Start of Block

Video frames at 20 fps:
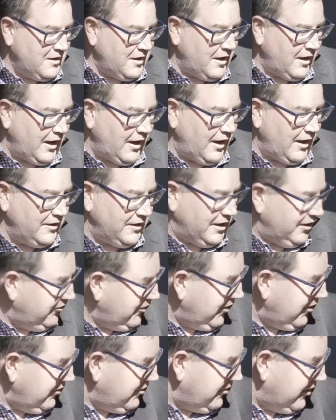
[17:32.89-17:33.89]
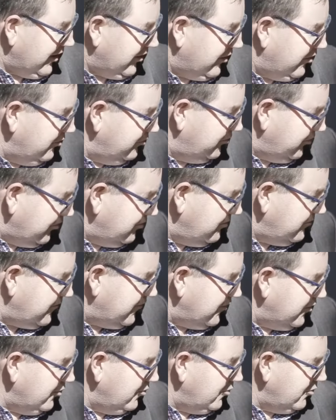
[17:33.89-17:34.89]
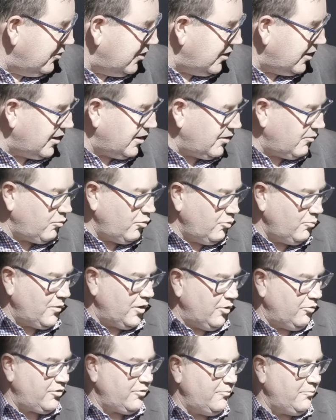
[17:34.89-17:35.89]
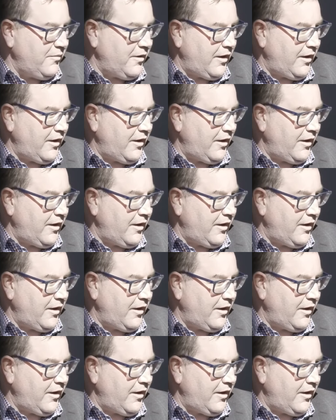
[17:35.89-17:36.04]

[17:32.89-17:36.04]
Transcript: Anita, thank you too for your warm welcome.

End of Block

Goal of the exercise :: Leave out the pictures, and write out exactly the lines from the line containing "[17:33.89-17:34.89]" through the end of the records above.

Result for this task ::
[17:33.89-17:34.89]
[17:34.89-17:35.89]
[17:35.89-17:36.04]

[17:32.89-17:36.04]
Transcript: Anita, thank you too for your warm welcome.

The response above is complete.